**DATA FOR PROCESSING**
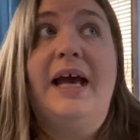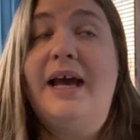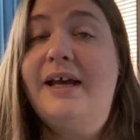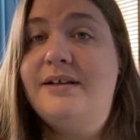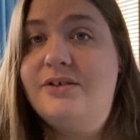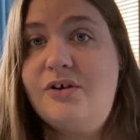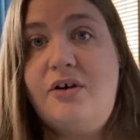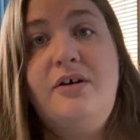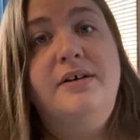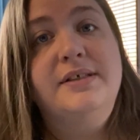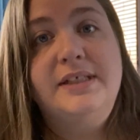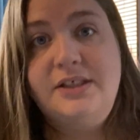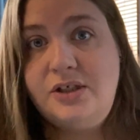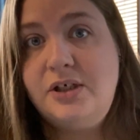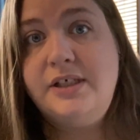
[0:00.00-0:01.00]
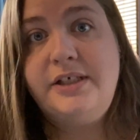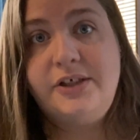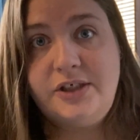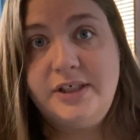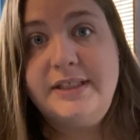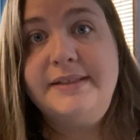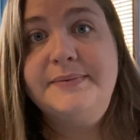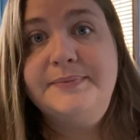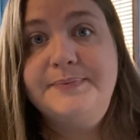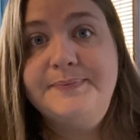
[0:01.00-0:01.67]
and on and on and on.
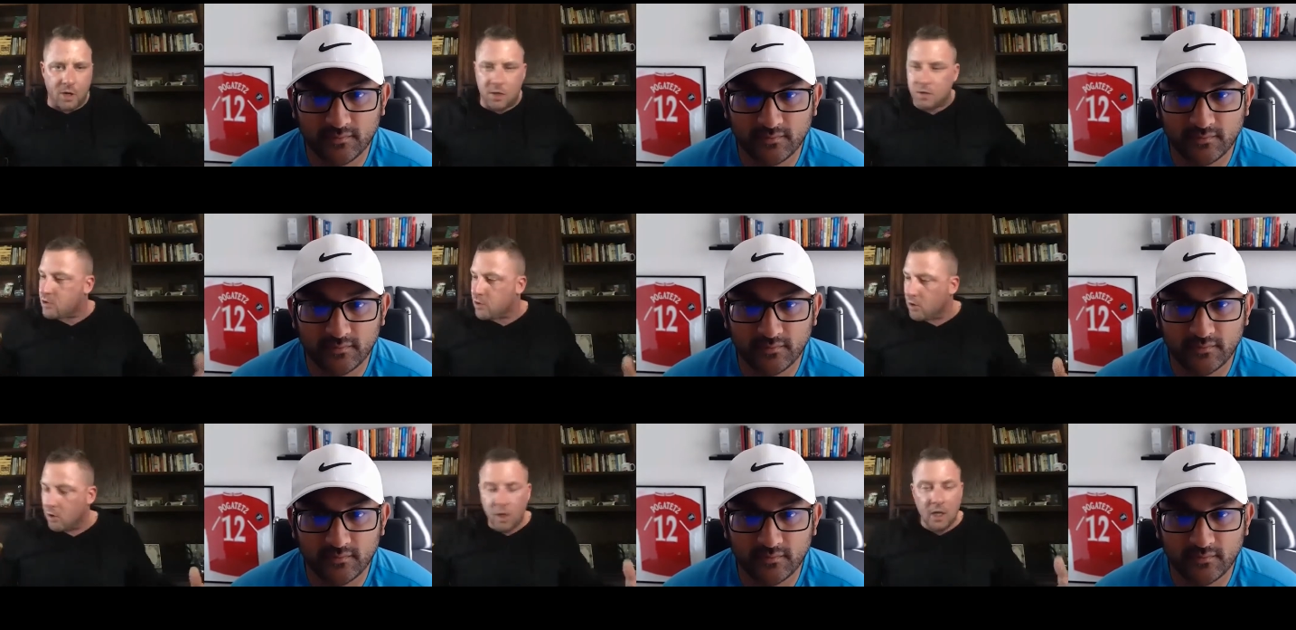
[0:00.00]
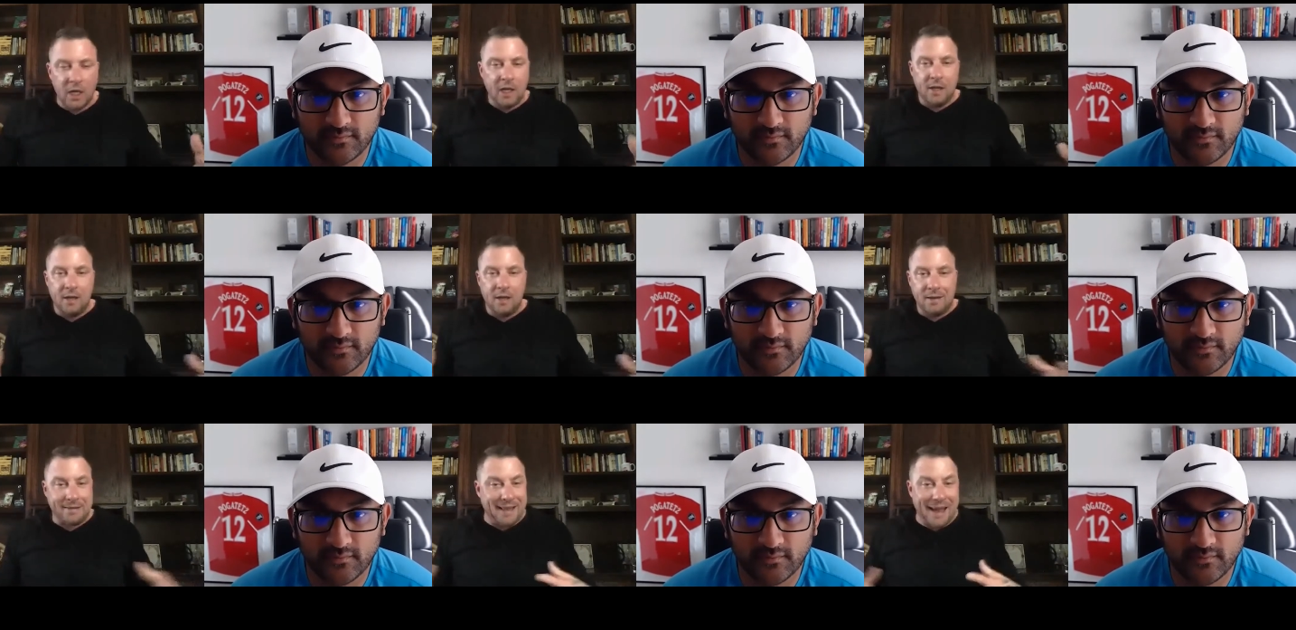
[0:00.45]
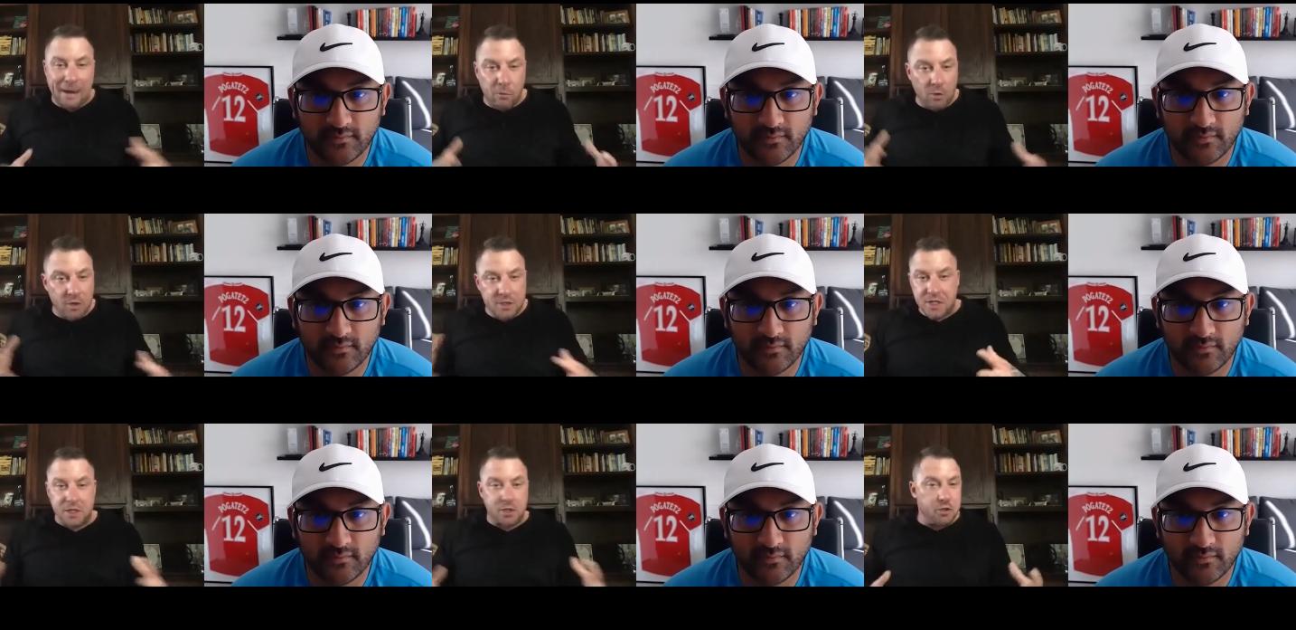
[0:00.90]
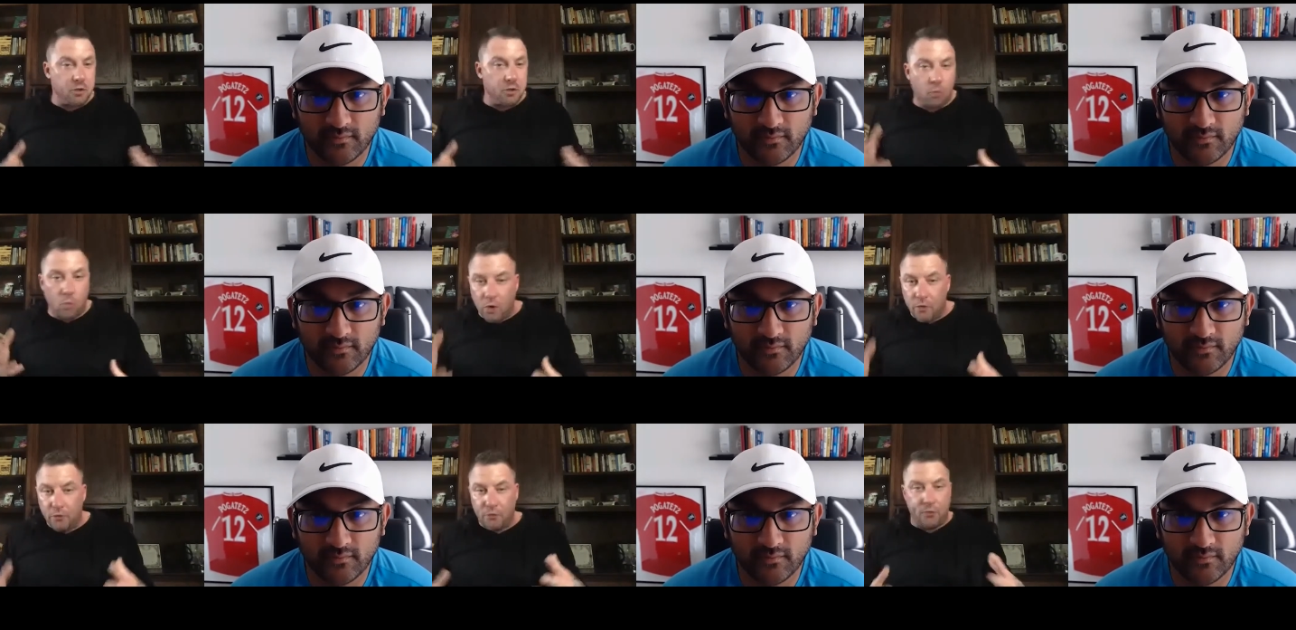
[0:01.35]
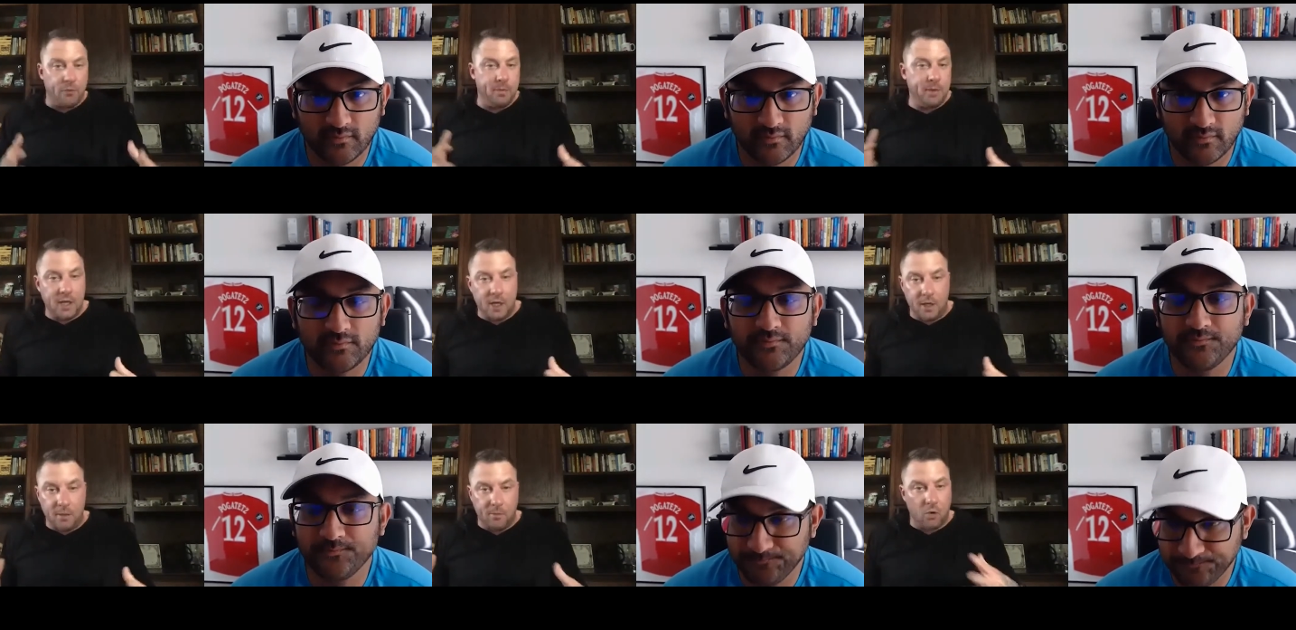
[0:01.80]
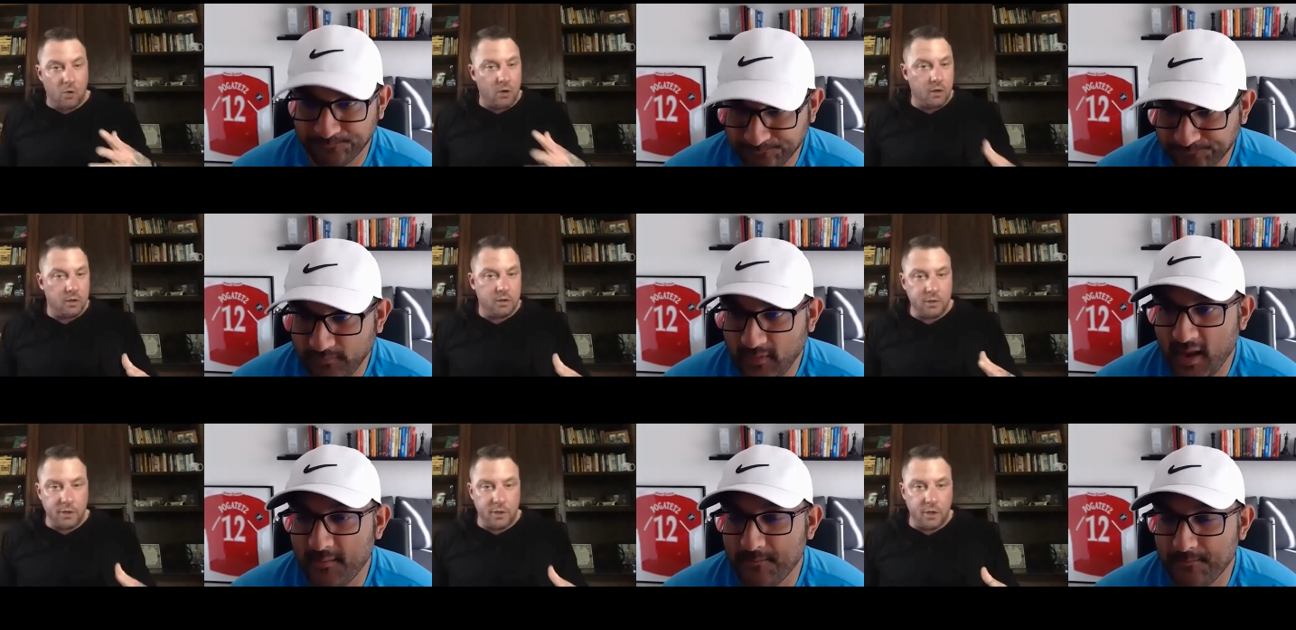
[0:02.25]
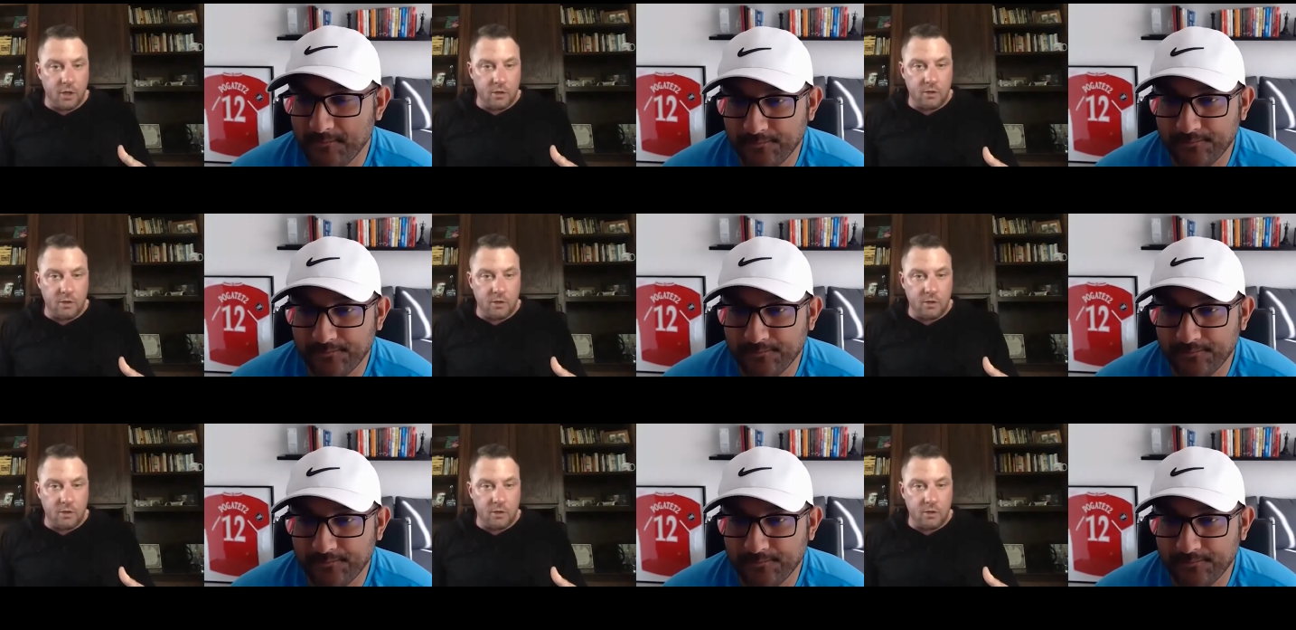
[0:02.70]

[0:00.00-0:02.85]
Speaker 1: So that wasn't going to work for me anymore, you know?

**REQUIRED WORK**
Transcribe every entry exactly, leaving out the pictures.

**YOUR SOLUTION**
[0:00.00-0:01.00]
[0:01.00-0:01.67]
and on and on and on.
[0:00.00]
[0:00.45]
[0:00.90]
[0:01.35]
[0:01.80]
[0:02.25]
[0:02.70]

[0:00.00-0:02.85]
Speaker 1: So that wasn't going to work for me anymore, you know?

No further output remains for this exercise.